So… I’ve discovered carbs I can eat without getting acne

So… I’ve discovered carbs I can eat without getting acne

carbs and acne

Here it is folks, for those of you who are good little boys and follow the ketogenic diet for acne and get good results… but are maybe a little tired of the serious restriction on carbohydrates – your saviour has arrived with a message of hope.

I thought I’d experiment a little recently with my ketogenic diet. I’ve been clear now for some time, and I enjoy eating the way I do.

Eating near zero carbohydrates, as I constantly expound, have not only given me the greatest reduction in my acne but also improved my energy, vigour, sleep, productivity, vastly enhanced mental clarity… just about everything.

But lately I’ve been doing some selfless experimentation for those of you not strong-willed enough to cope with a carb-less lifestyle.

(This is mainly in response to the four millionth email I’ve gotten asking if there is “another way” to eat a low carb diet without, erm, restricting carbohydrates…).

And over the last three months I have found precisely two food sources of carbohydrates my acne-prone skin will tolerate.

And yes, I’m going to share them with you.

To recap my current diet

There is a clear relationship between eating carbs and acne.  Because insulin is a highly acne-genic hormone, responsible for many hormonal and physical changes which can lead to breakouts (as you can read about here) I eat a very, very low carb diet and it works incredibly well at keeping my skin clear.

This diet is lower in carbs than what most people would call a low carb diet – which is generally less than 150g of starchy or sugary carbs per day.

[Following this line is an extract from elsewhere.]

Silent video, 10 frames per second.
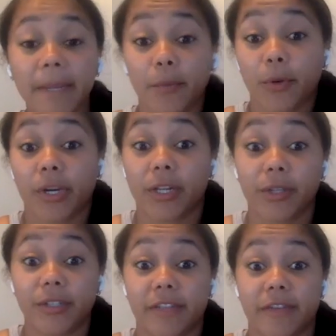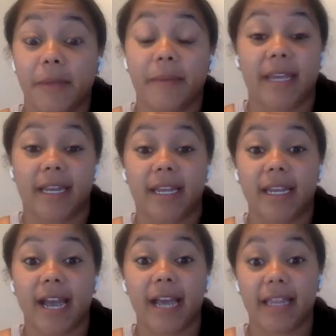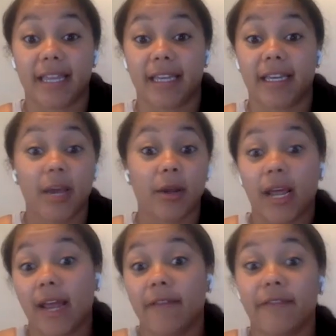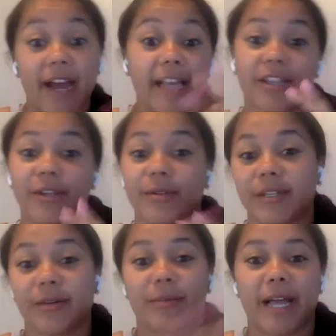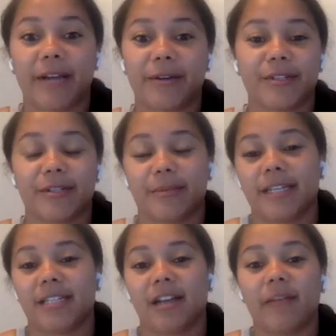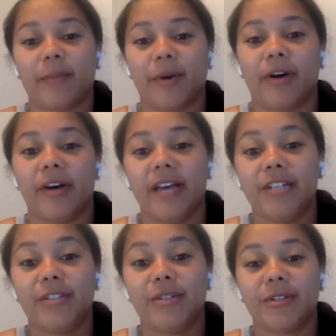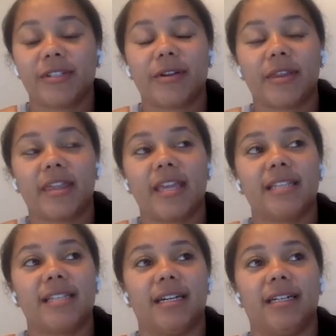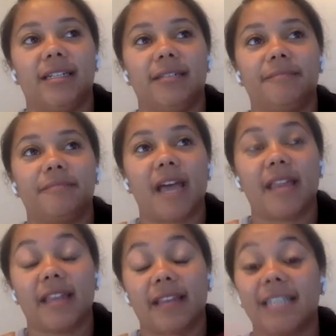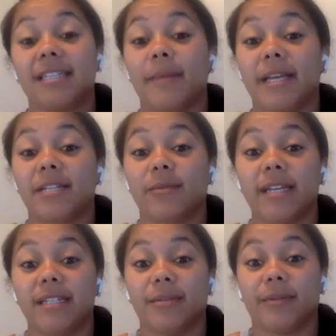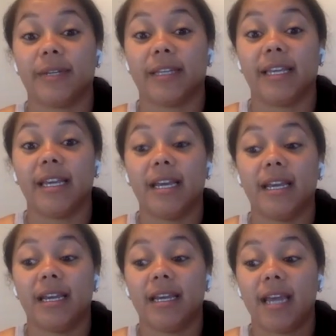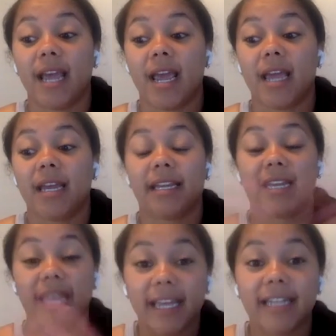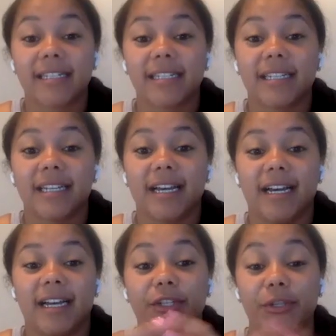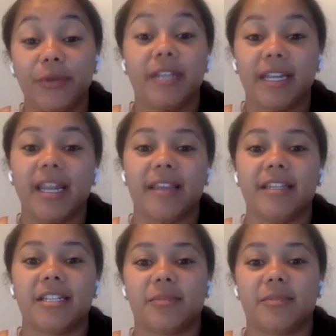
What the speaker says: more inclusive from the beginning. I think invite those little Black girls to play softball, do those little things. I think that's the best way to really get union in the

I normally eat less than 30g of these types of carbs per day, and can frequently go days at a time without eating more than 10g/day.

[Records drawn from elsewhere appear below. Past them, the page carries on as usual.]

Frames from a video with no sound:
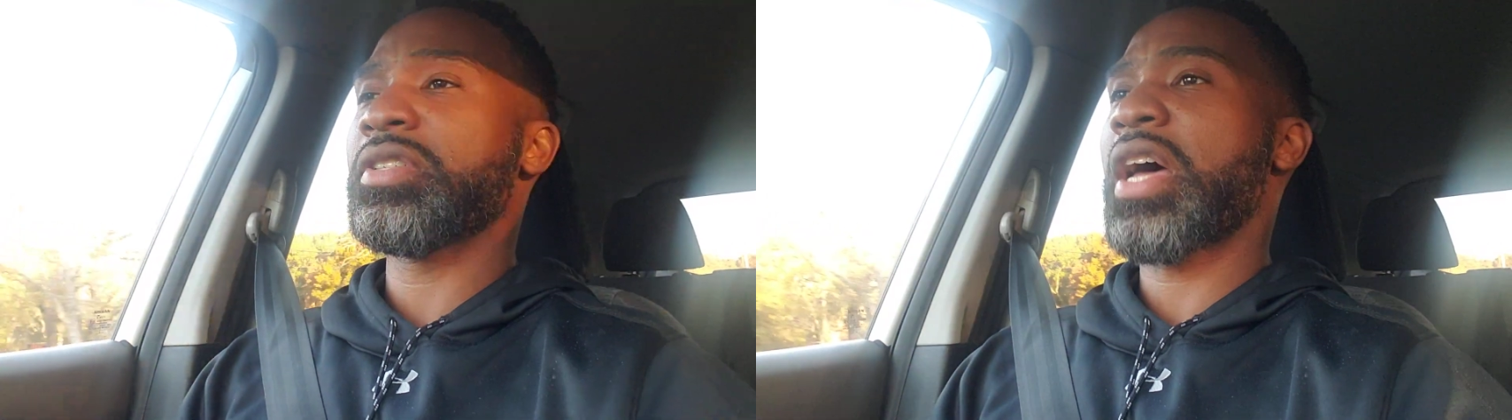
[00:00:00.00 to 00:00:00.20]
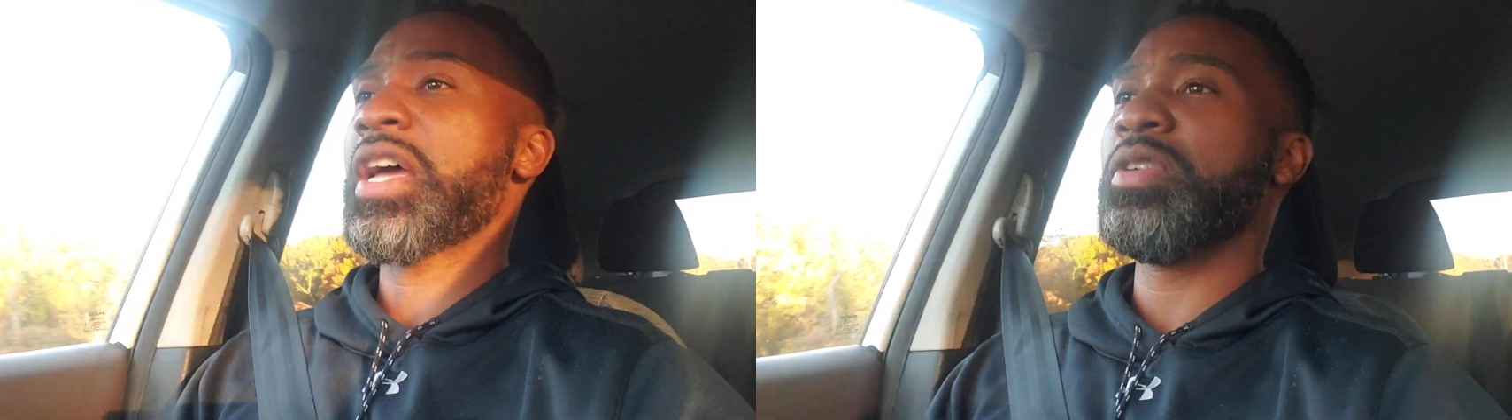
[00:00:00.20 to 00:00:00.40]

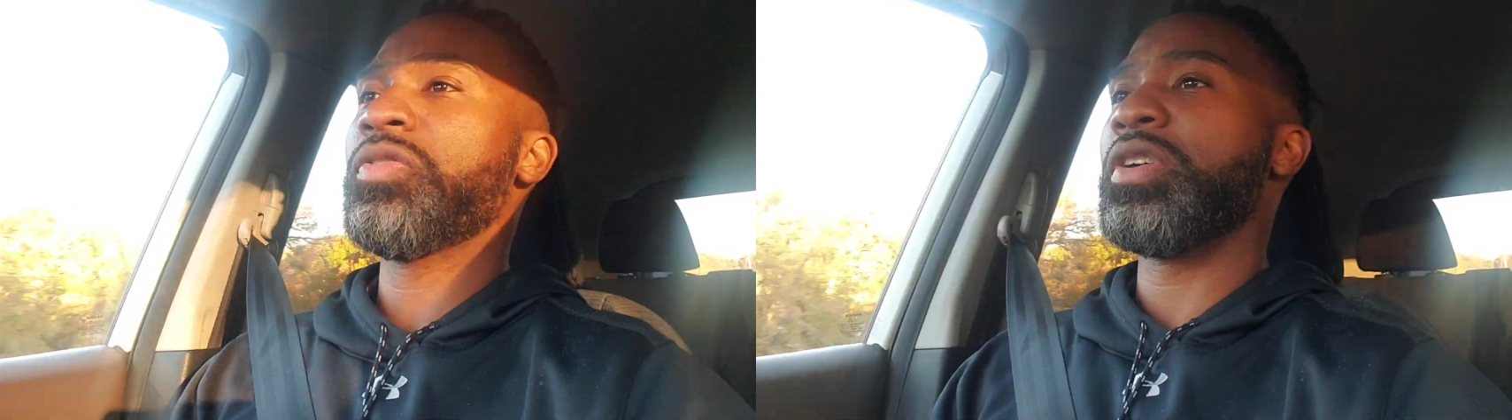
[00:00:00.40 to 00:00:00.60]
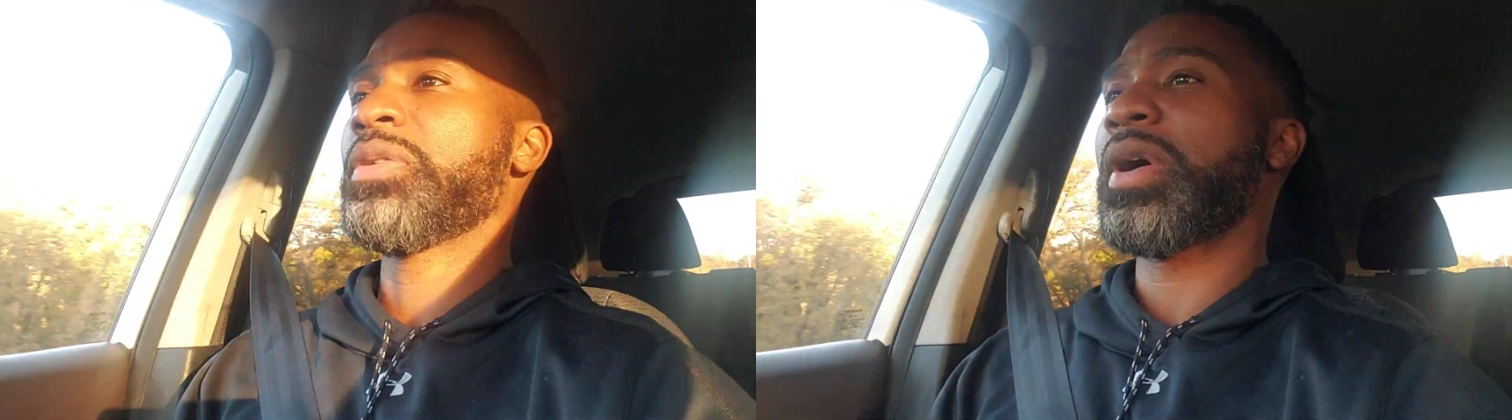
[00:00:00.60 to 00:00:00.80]
to how you
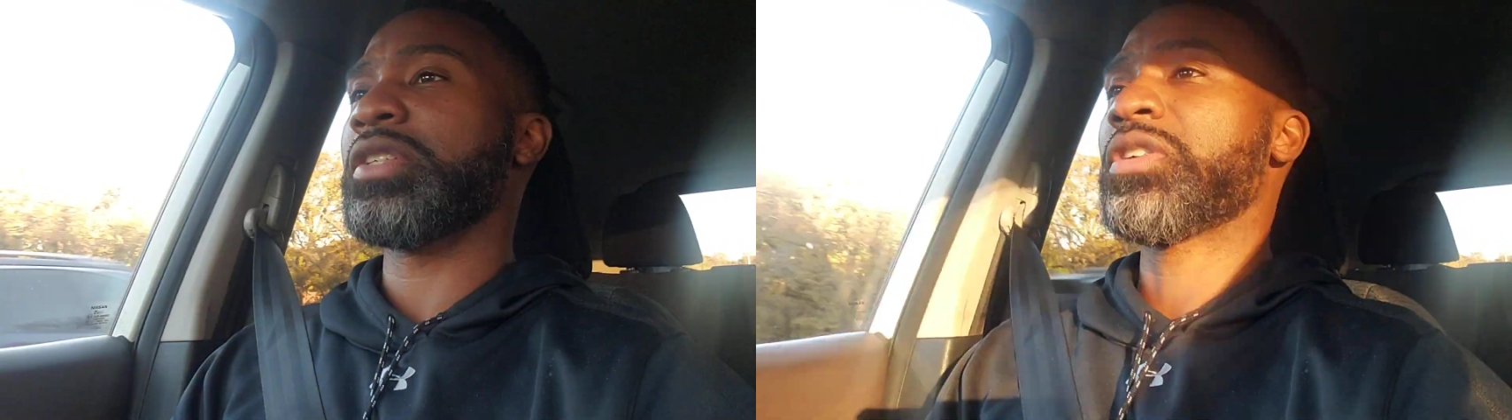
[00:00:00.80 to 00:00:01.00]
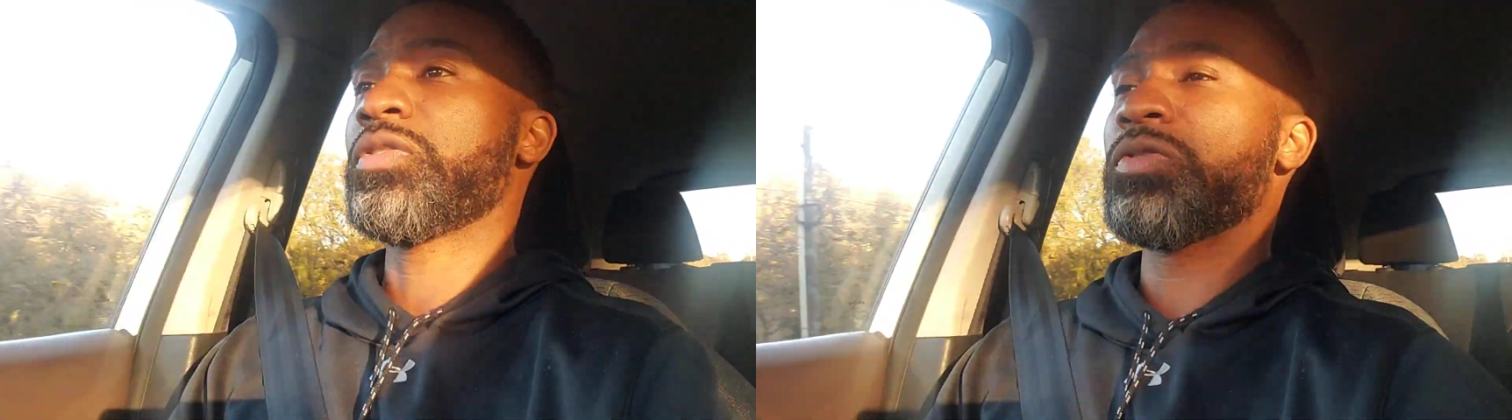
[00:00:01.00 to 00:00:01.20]
feel
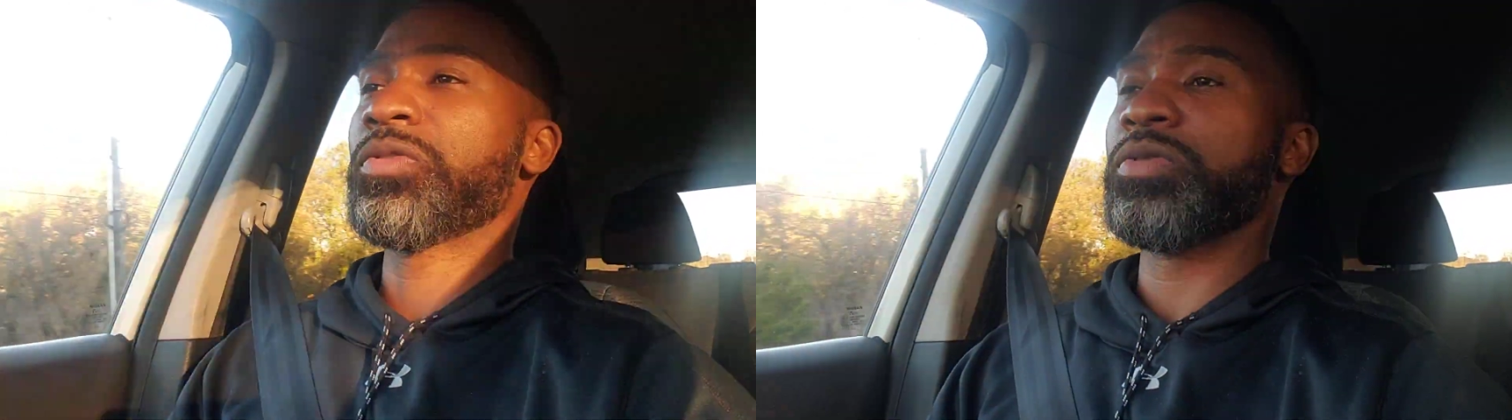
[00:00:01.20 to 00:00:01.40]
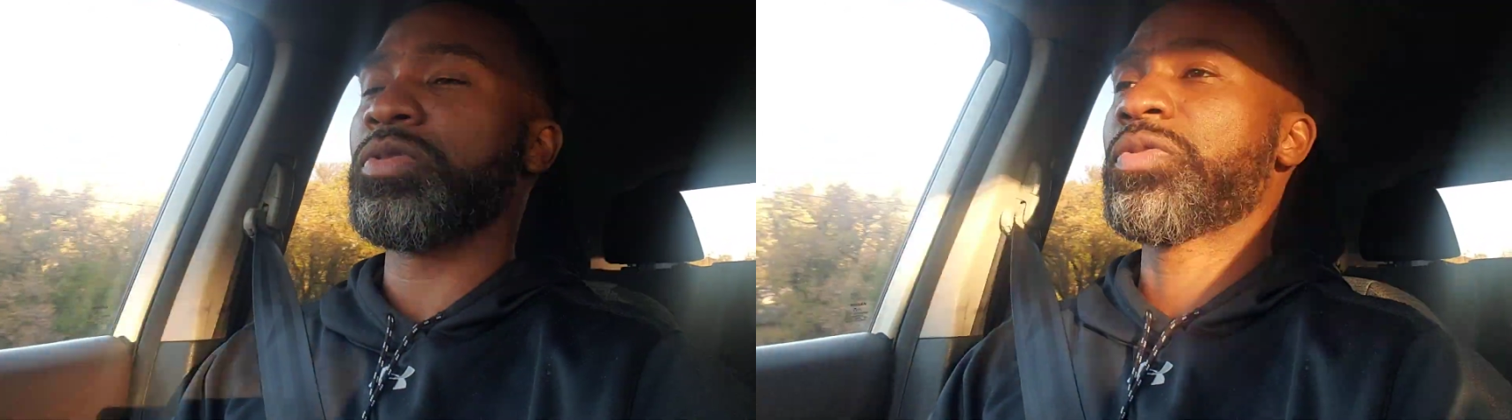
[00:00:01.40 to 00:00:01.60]
about your
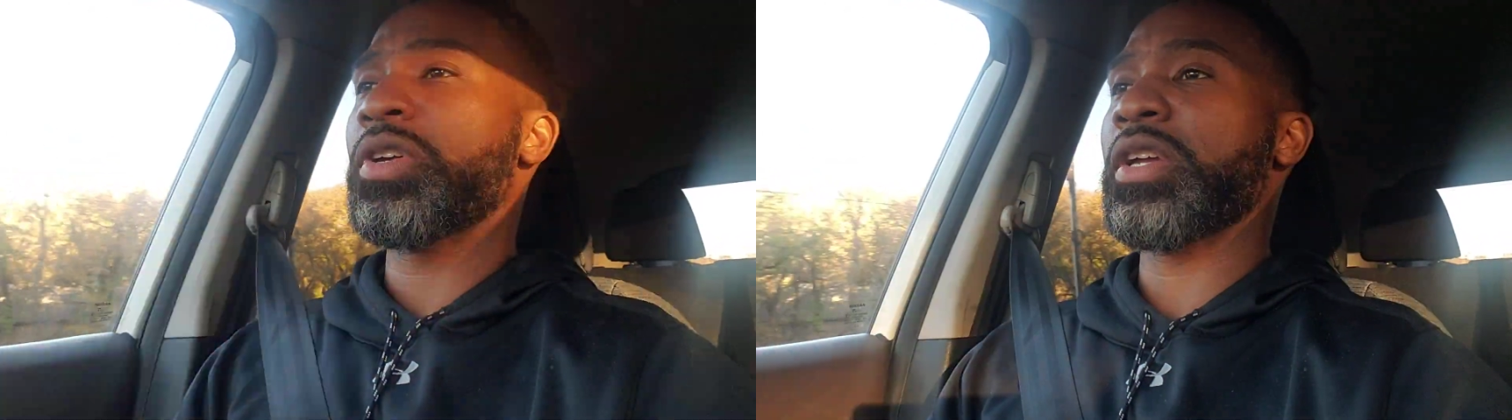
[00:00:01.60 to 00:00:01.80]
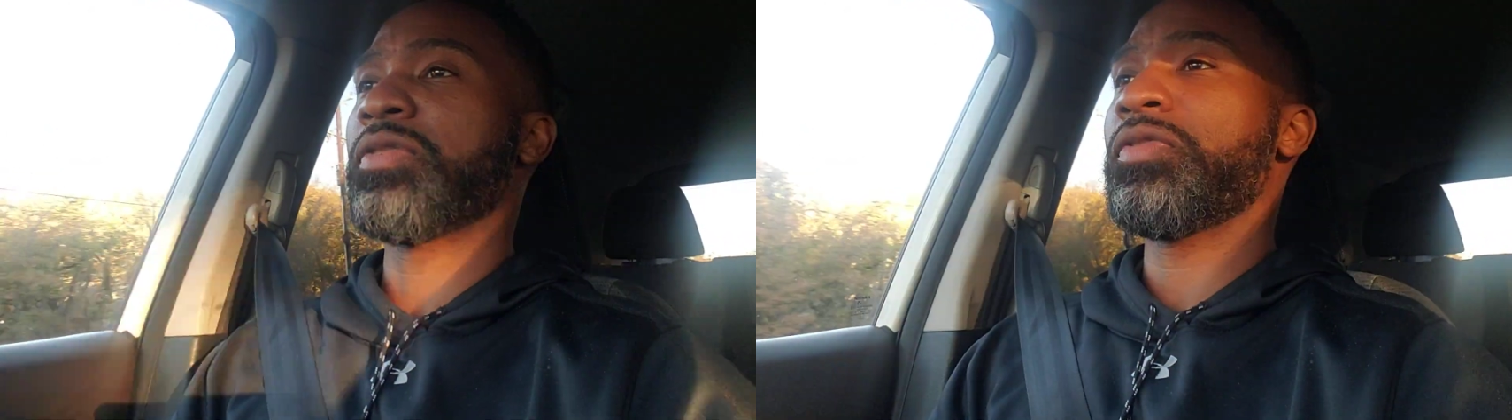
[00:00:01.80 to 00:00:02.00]

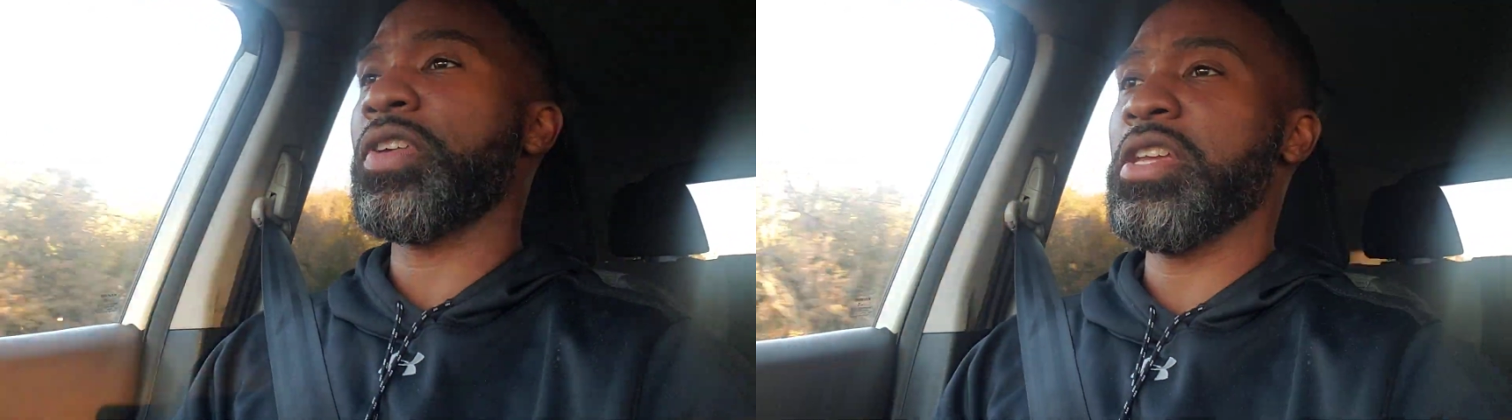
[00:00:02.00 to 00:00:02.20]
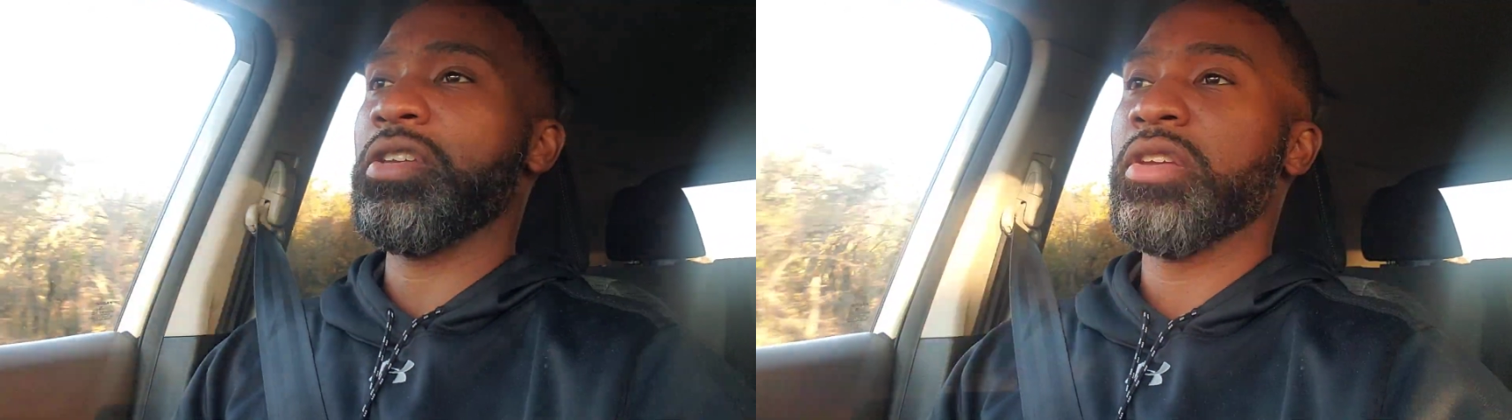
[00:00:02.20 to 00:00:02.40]
freaking feet.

My skin stays almost completely clear eating this way – the rest of my anti-acne regimen consists of the supplements you can read about here along with several lifestyle factors (like taking cold showers, and exercising in the only way which minimises acne).

When these diet and lifestyle strategies are used in combination, I get no acne. Ever.

What I do eat is a lot of fat (65% to 75% of my diet) and moderate protein, along with plenty of fibrous vegetables to keep all that meat moving through the system…

This is a diet called the ketogenic diet, where essentially your body adapts to run on ketones (products of fat metabolism) rather than glucose (a sugar which increases in the blood after eating carbohydrates, which requires insulin to bring blood sugar levels back to normal).

And it’s quite simply awesome at clearing acne.

I also don’t eat breakfast, which helps keep inflammation lower compared with eating the usual three-squares-a-day.

But it’s also very restrictive, especially if you’re used to eating a “normal” western diet or even a conventional “healthy” diet.

And while I have the entrenched willpower of a particularly stubborn ass, and will stick to a pre-formulated diet plan religiously like some kind of food-monk if it’s producing the desired effect on my skin… I realise that I should not be holding the rest of mankind to my insanely obsessive standards.

Introducing carbohydrates into the only diet plan you need to try

Carbohydrates are quite simply the devil when it comes to acne, at least for me.

So it was with some trepidation that I set out on this selfless quest to find out if there are any carbs my acne-prone skin will tolerate, purely for those of you who for some reason just need to eat carbs.

I started by looking at the insulin index and ranking the carb sources by insulin score. The higher the number, the greater the insulin response produced after consumption.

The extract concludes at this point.